Stored data
* * *

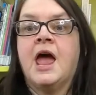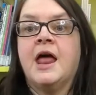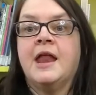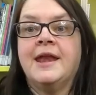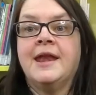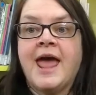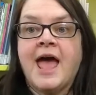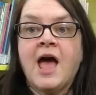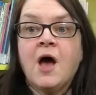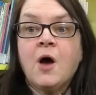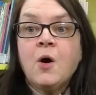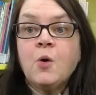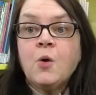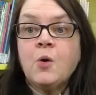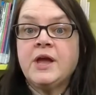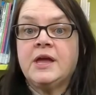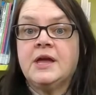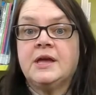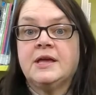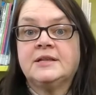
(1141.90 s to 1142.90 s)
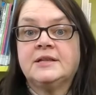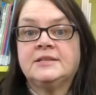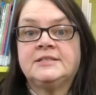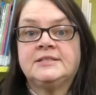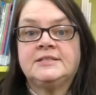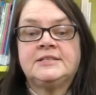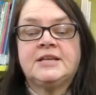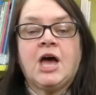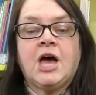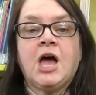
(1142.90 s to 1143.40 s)
Now
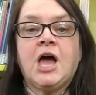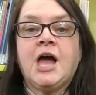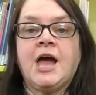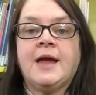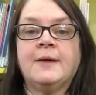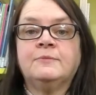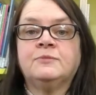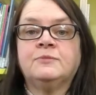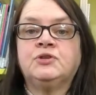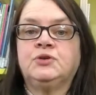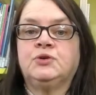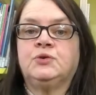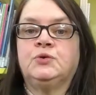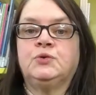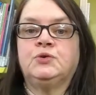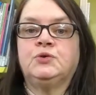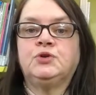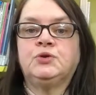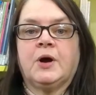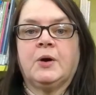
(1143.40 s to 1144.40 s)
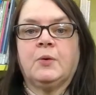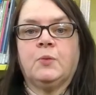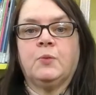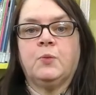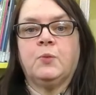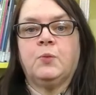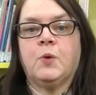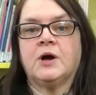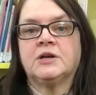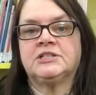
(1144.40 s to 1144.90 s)
it's time to do our
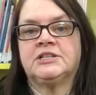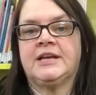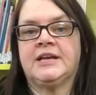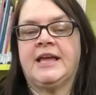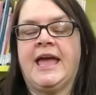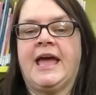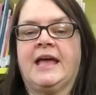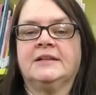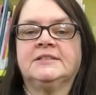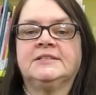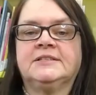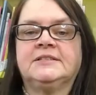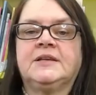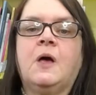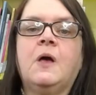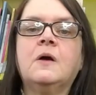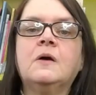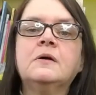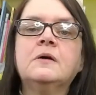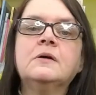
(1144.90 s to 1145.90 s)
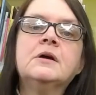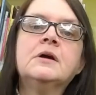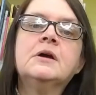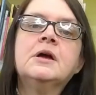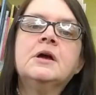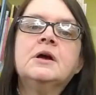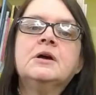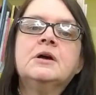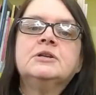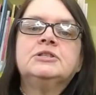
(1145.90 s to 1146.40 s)
washing hands song.
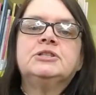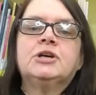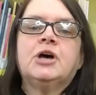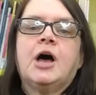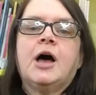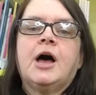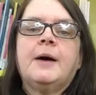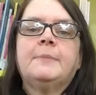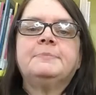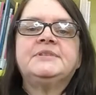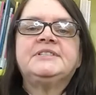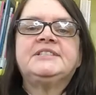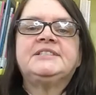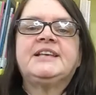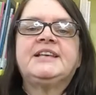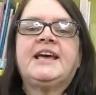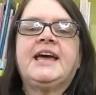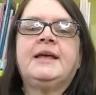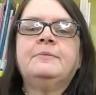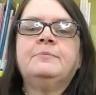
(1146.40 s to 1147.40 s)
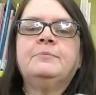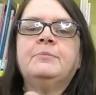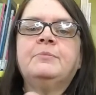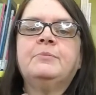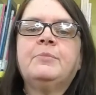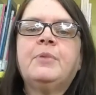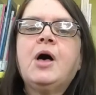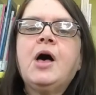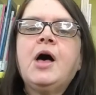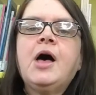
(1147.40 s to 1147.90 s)
Tops
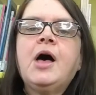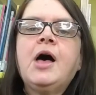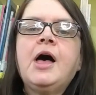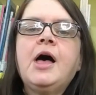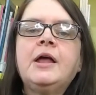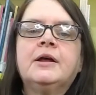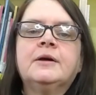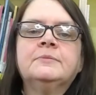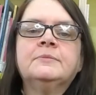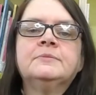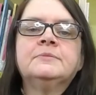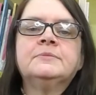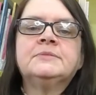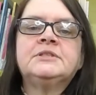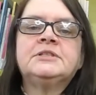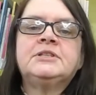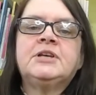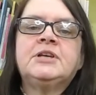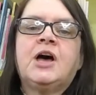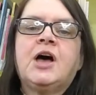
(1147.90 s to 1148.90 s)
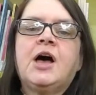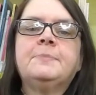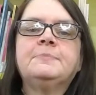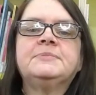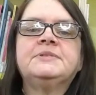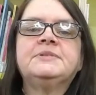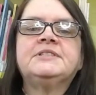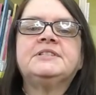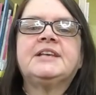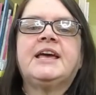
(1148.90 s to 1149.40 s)
and bottoms,
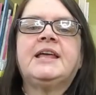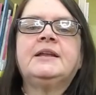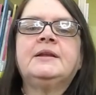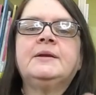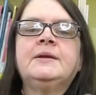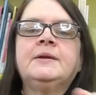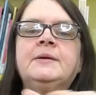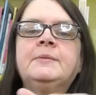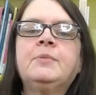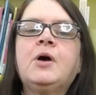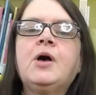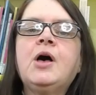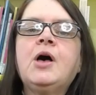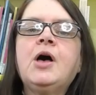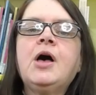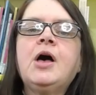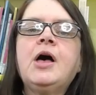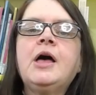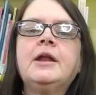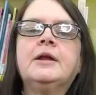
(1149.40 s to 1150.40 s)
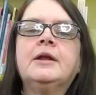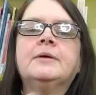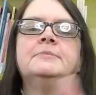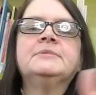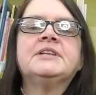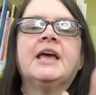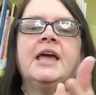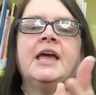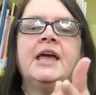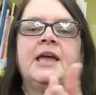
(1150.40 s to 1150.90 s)
tops and
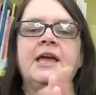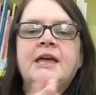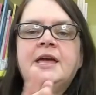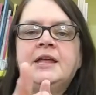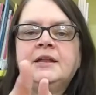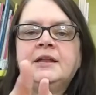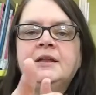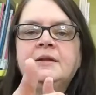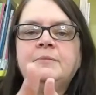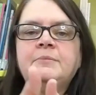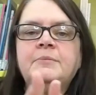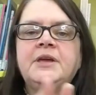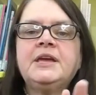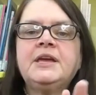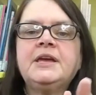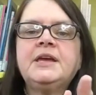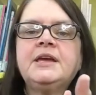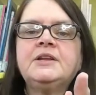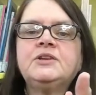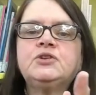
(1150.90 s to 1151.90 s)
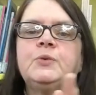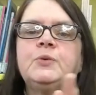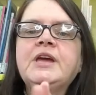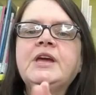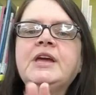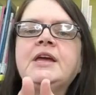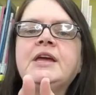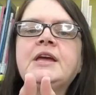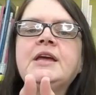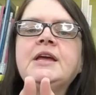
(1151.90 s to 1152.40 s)
bottoms, in
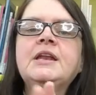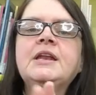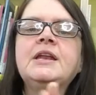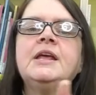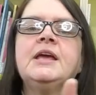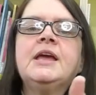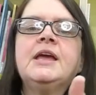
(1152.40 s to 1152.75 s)
between,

* * *

**Required action**
Drop the pictures, then transcribe the lines from the one containing "(1148.90 s to 1149.40 s)" to the end of the data above, exactly and nothing more.

**Exercise answer**
(1148.90 s to 1149.40 s)
and bottoms,
(1149.40 s to 1150.40 s)
(1150.40 s to 1150.90 s)
tops and
(1150.90 s to 1151.90 s)
(1151.90 s to 1152.40 s)
bottoms, in
(1152.40 s to 1152.75 s)
between,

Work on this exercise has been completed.